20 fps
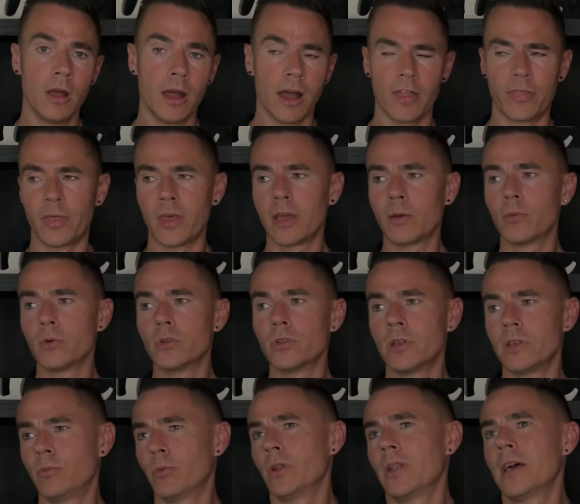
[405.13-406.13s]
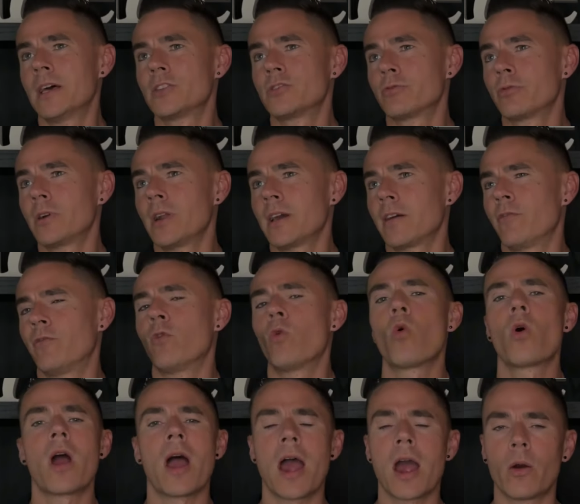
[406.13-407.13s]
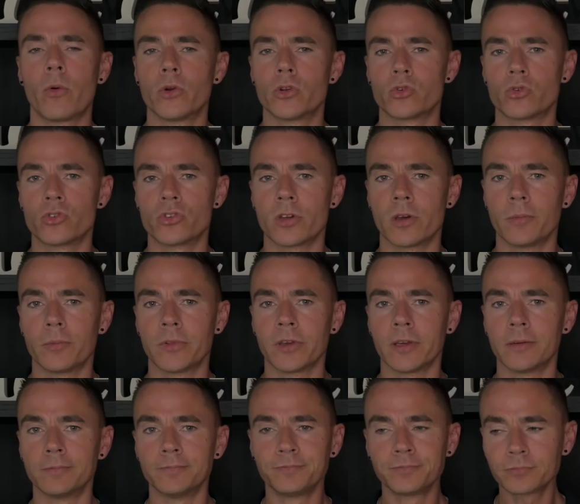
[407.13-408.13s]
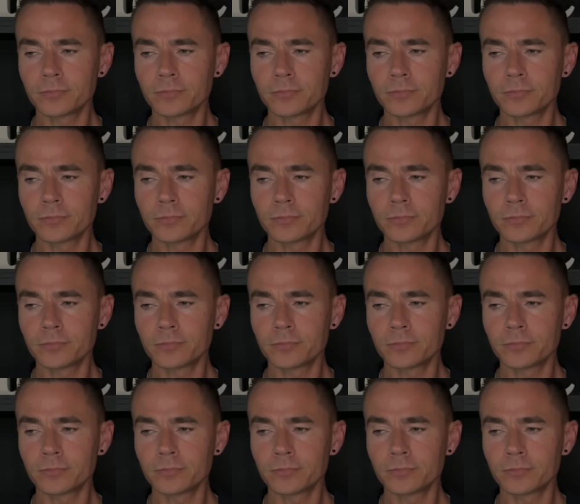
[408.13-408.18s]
I think it will last for like 4 hours or something.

########

▸ **Work task**: Your task is to repeat, word for word and with no picture, every line from the one that contains "[405.13-406.13s]" through the last line of the data.

▸ **Response to this task**:
[405.13-406.13s]
[406.13-407.13s]
[407.13-408.13s]
[408.13-408.18s]
I think it will last for like 4 hours or something.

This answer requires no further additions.